WIP project to visualize strava data using open source tooling
🏃🚴 🤝 📊
🧰 Tools planned:
Install required dependencies:
uv sync
uv is being used as the preferred package manager for this project; if you are unfamiliar with uv
:
uv sync
=poetry install
uv run my_script.py
=poetry run my_script.py
=source .venv/bin/activate && python my_script.py
uv run dlt --help
=source .venv/bin/activate && dlt --help
Create your own Strava API Application
This is necessary to generate the credentials (e.g. client_id
, client_secret
, etc.) you will supply to the strava resource in strava.py
. Don't worry, creating an application is just a few clicks.
(full details on the process of creating an app are supplied by strava here)
Once your app has been created, it will come with a refresh token and an access token. For the purposes of this setup (i.e. creating an automated dlt
pipeline to export your strava data), these are utterly useless.

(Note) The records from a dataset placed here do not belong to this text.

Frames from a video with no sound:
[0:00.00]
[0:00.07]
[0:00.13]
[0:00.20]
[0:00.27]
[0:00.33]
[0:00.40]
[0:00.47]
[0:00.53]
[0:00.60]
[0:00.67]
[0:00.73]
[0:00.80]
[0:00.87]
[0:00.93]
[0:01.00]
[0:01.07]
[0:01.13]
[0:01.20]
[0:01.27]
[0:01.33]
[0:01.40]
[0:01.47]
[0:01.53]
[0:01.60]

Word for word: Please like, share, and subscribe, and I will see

- The initial Access Token expires after 6 hours and will need updating (this is how strava manages access tokens)
- The intial Refresh Token is minimally scoped with
read
access which does not allow viewing of activity data (there is a seperateactivity:read
scope that must be granted to a token to view activity data)

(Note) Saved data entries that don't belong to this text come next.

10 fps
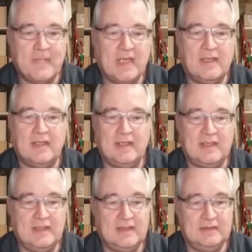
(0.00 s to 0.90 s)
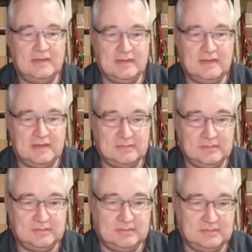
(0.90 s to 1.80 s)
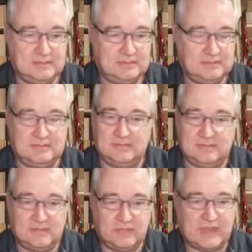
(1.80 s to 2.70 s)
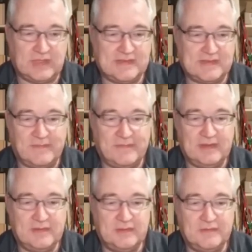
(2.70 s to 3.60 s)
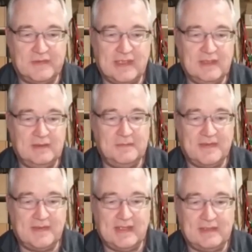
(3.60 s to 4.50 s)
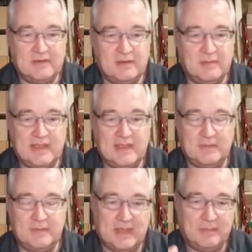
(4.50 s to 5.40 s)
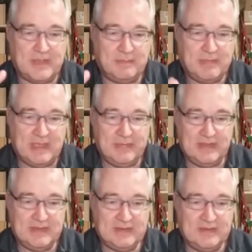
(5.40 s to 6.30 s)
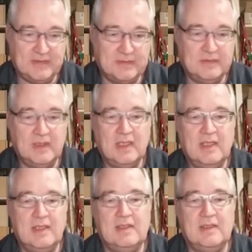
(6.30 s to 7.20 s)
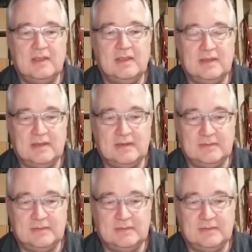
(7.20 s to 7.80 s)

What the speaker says: I can write something to a file with an echo command, and by piping it into a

To get around these issues, we will create a new refresh token with the proper scopes that we can pass dlt
.
dlt
can then use this refresh token that has already been authorized to fetch an up-to-date access token whenever it runs.

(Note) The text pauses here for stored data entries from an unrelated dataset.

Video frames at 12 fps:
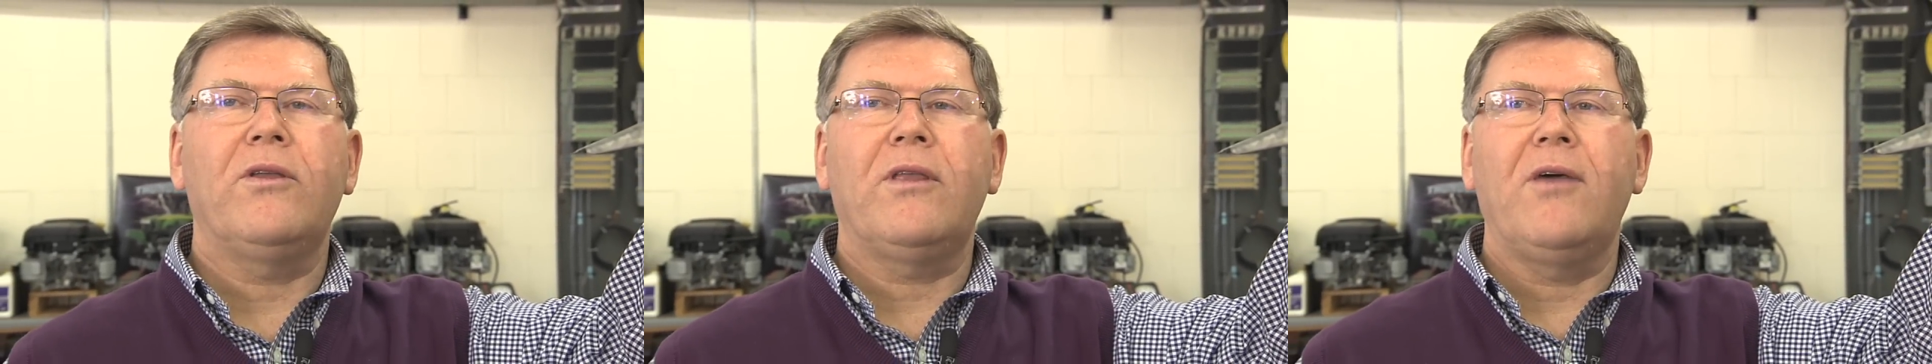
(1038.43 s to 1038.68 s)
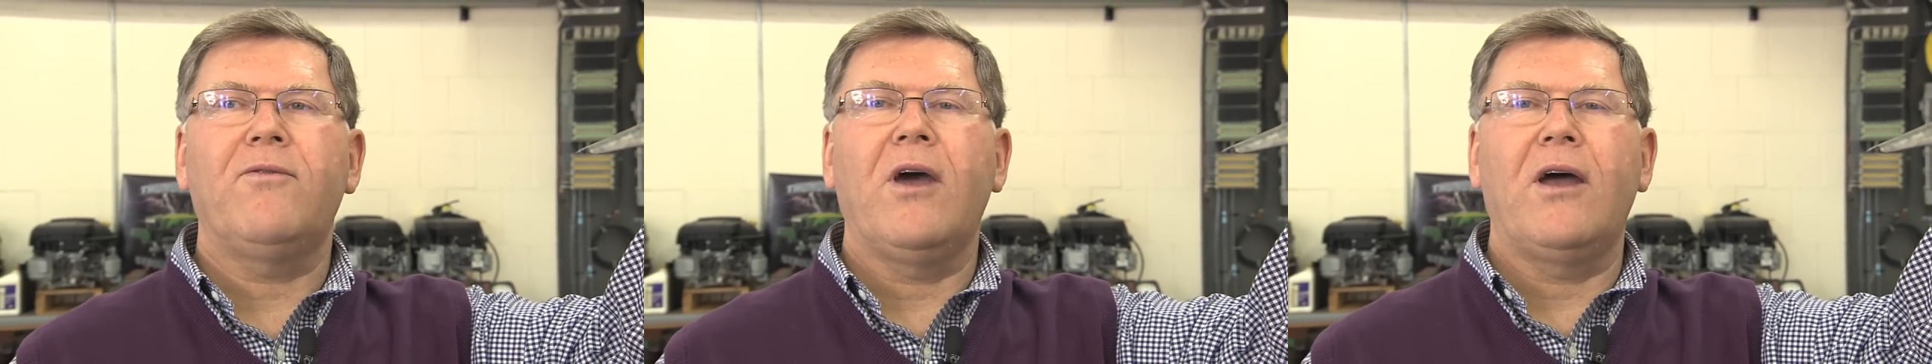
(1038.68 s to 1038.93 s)
that
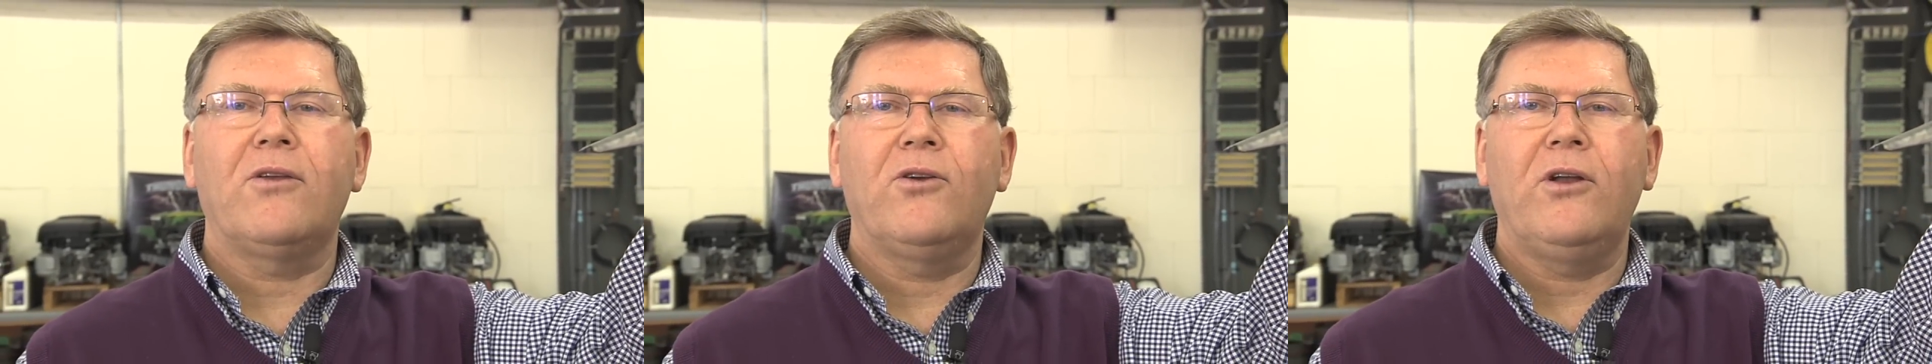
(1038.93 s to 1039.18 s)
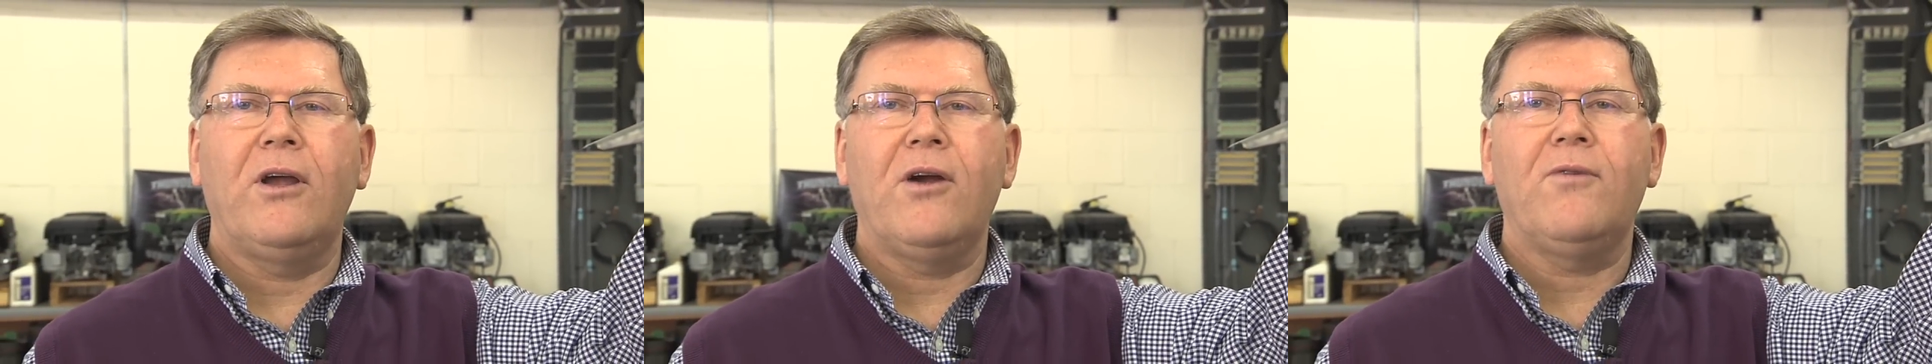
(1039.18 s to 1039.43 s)
they've got
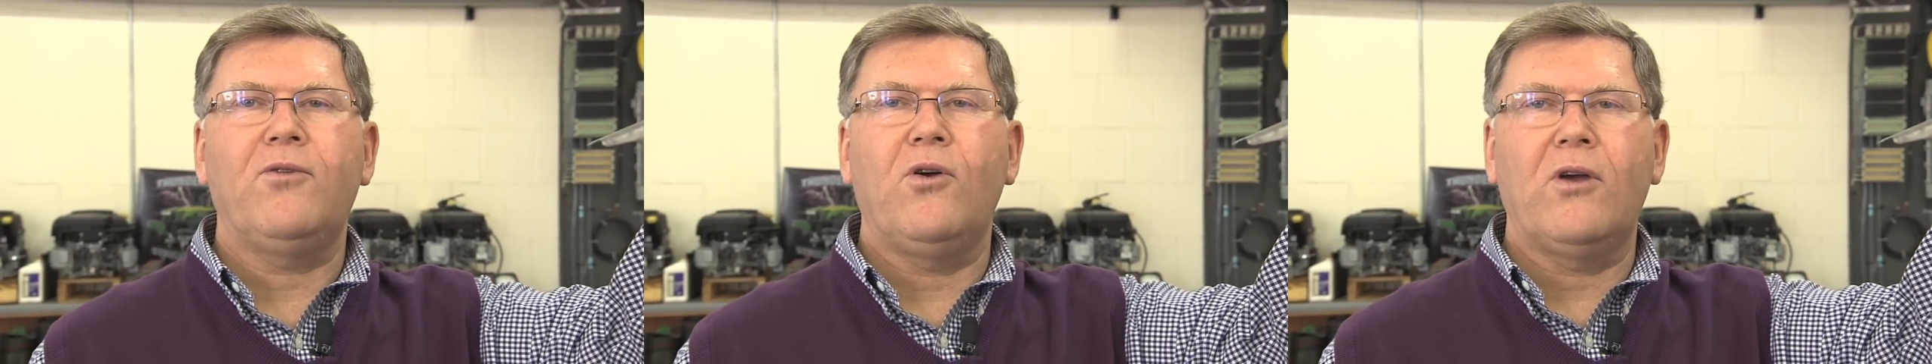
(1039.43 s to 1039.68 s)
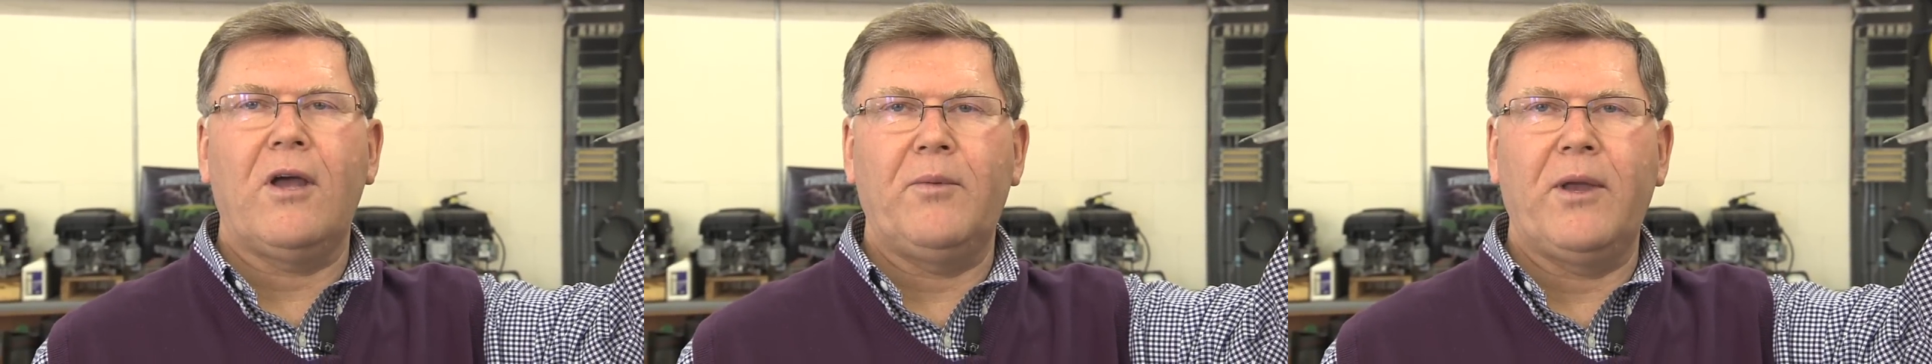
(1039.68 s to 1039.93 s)
good
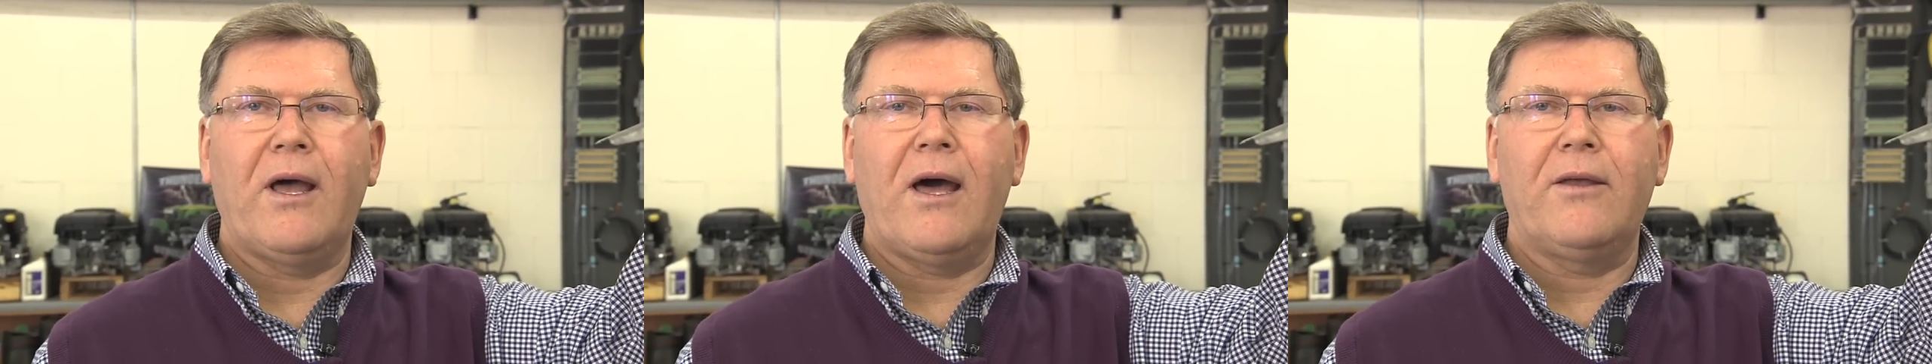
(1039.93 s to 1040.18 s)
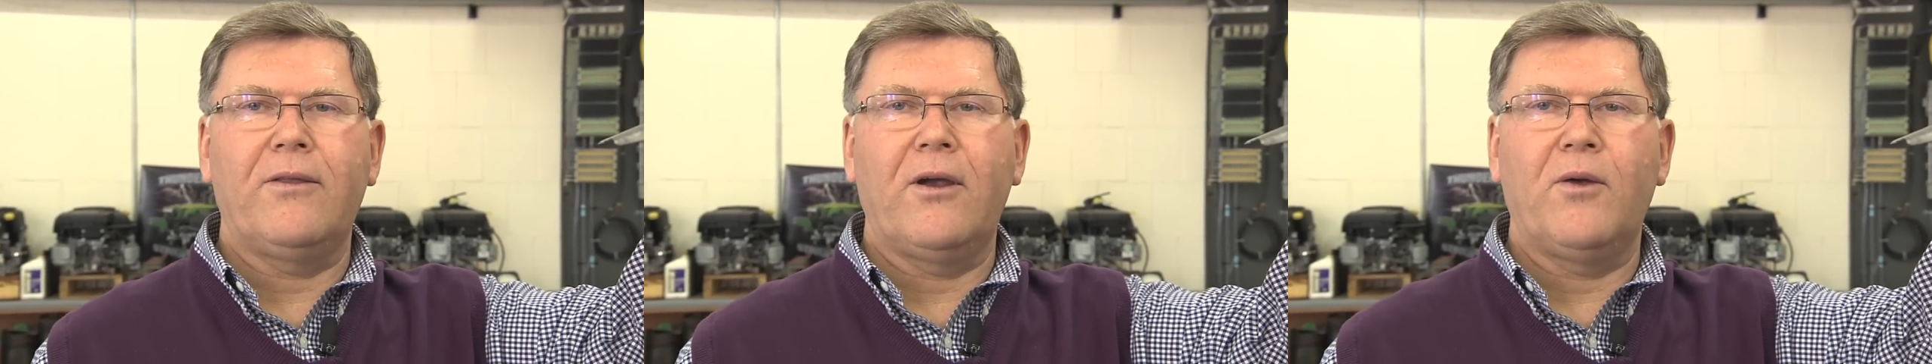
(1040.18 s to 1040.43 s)
airflow coming
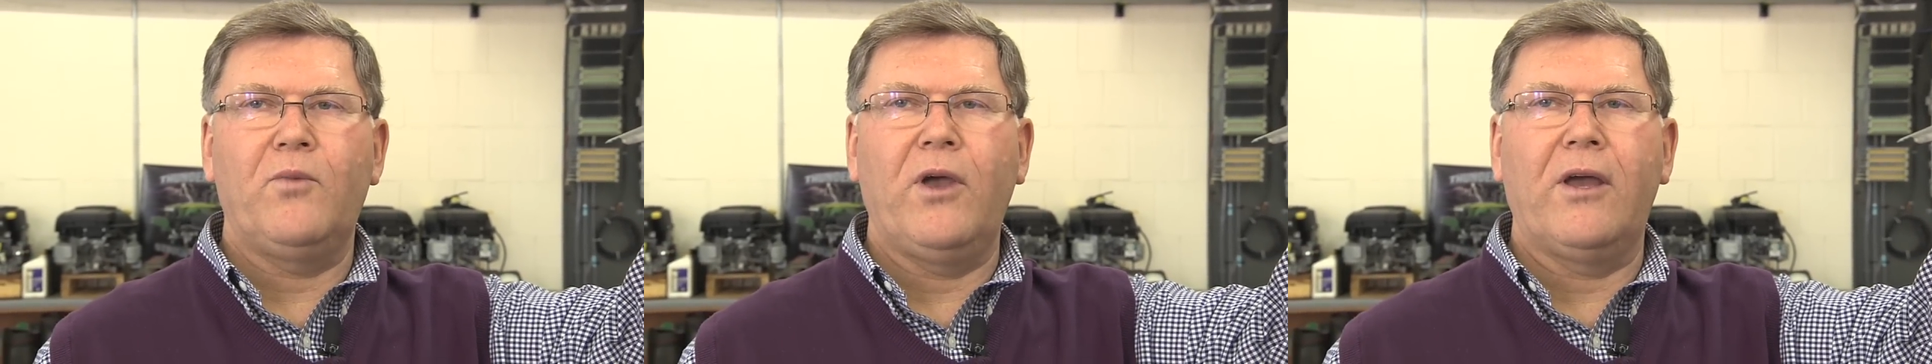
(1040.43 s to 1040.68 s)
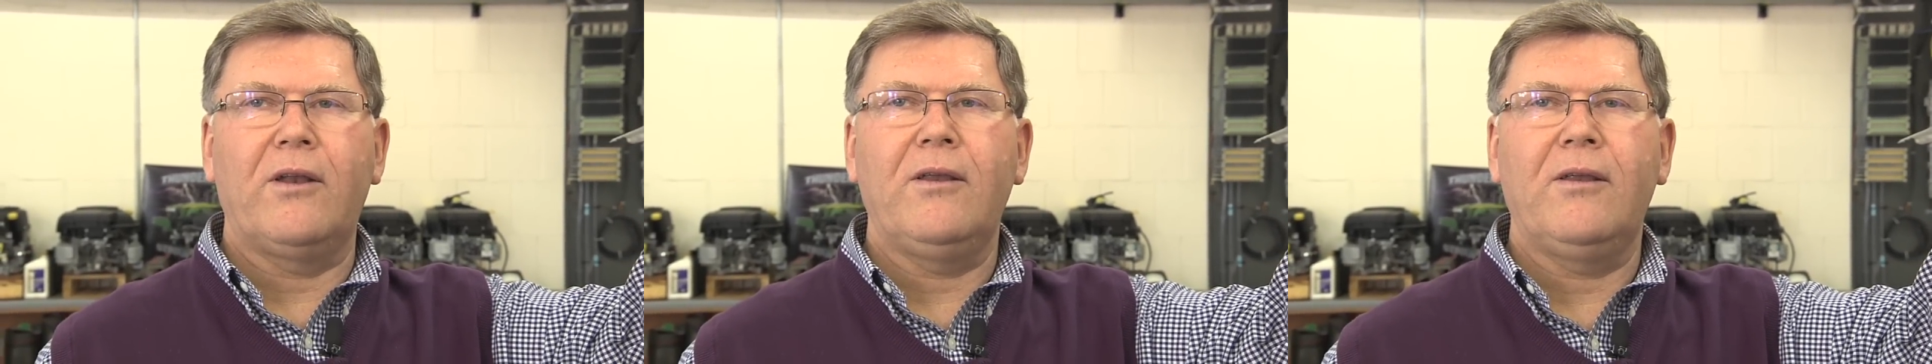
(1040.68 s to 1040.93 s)
out of their
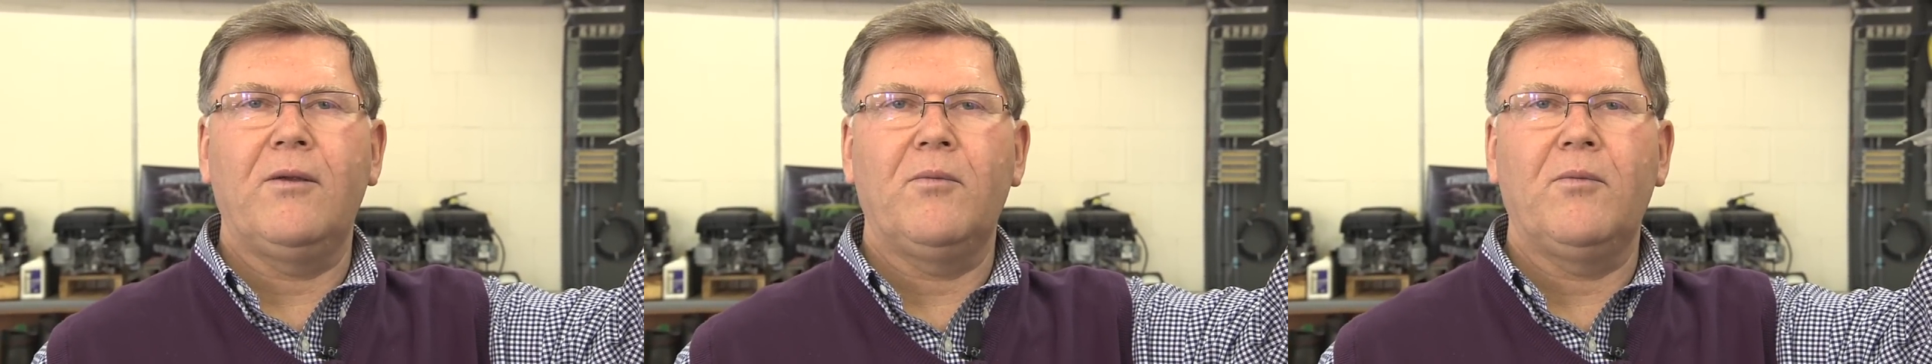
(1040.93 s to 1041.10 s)
bin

(these steps were ripped from the Strava developer docs)
-
Paste the Client ID from your app into this URL where
[REPLACE_WITH_YOUR_CLIENT_ID]
is, and specify the required scopes where[INSERT_SCOPES]
is:https://www.strava.com/oauth/authorize?client_id=[REPLACE_WITH_YOUR_CLIENT_ID]&response_type=code&redirect_uri=http://localhost/exchange_token&approval_prompt=force&scope=[INSERT_SCOPES]
note: in order to get full read access to both your public and private data, these are the necessary scopes
read_all,activity:read_all,profile:read_all
-
Paste the updated URL into a browser, hit enter, and follow authorization prompts.
-
After authorizaiton, you should get a "This site can't be reached" error. Copy the authorization code (i.e. the
code=
value) from the returned URL.
- Run a cURL request to generate the refresh token that
dlt
will use:curl -X POST https://www.strava.com/oauth/token \ -F client_id=YOURCLIENTID \ -F client_secret=YOURCLIENTSECRET \ -F code=AUTHORIZATIONCODE \ -F grant_type=authorization_code
- If successful, the response will return a json payload with a
refresh_token
(save this)
dlt
offers various methods for storing connection credentials;
shown below is an example secrets.toml
for the strava connection secrets:
[sources.strava.credentials]
access_token_url = "https://www.strava.com/oauth/token"
client_id = "<your_client_id>"
client_secret = "<your_client_secret>"
refresh_token = "<your_refresh_token>"
With crendentials defined, the strava datastack dlt pipeline can be run via:
uv run strava.py
By default, this will just load the last 30 days of data.
This is done as Strava limits read requests to 1000/day. Depending on how many years of Strava data you have / number of total activities, you may need to break up your initial historical load across multiple days. It's recommended to start with a few months at first to get a sense for how many requests that is. Fair warning: if your timespan is too large, and you hit the daily request limit, the pipeline will error and you will need to retry loading all that data (modified with a smaller time window) the following day.
To complete a larger, historical load, or run a backfill, you can pass in a --start-date
and --end-date
.
Initial load with data starting from January 2024*
uv run strava.py --start-date='2024-01-01'
Backfill data starting from January 2024 up until July 2024
uv run strava.py --start-date='2024-01-01' --end-date='2024-07-01'
*Note: if you have already run the pipeline once, you will have a last_value
saved in your state, and you will need to provide an --end-date
to temporarily override this (if you don't, your pipeline will think it is already up to date and not properly backfill)
You can check this stored last_value
at any time by making use of the -v
flag:
uv run dlt pipeline -v strava_datastack info
An example of the relevant output as it relates to last_value
:
sources:
{
"strava": {
"resources": {
"activities": {
"incremental": {
"start_date": {
"initial_value": "2024-11-16T00:00:00Z",
"last_value": "2024-12-15T20:48:45Z",
"unique_hashes": [
"k3Za3tV8zvNDwCyexCJQ"
]
}
}
}
}
}
}
Local state:
first_run: False
_last_extracted_at: 2024-12-16 05:00:59.894989+00:00
_last_extracted_hash: QeJ5iEmeeGmB3zs5XxaM1oRvcARLpgsmifRxmxj84Og=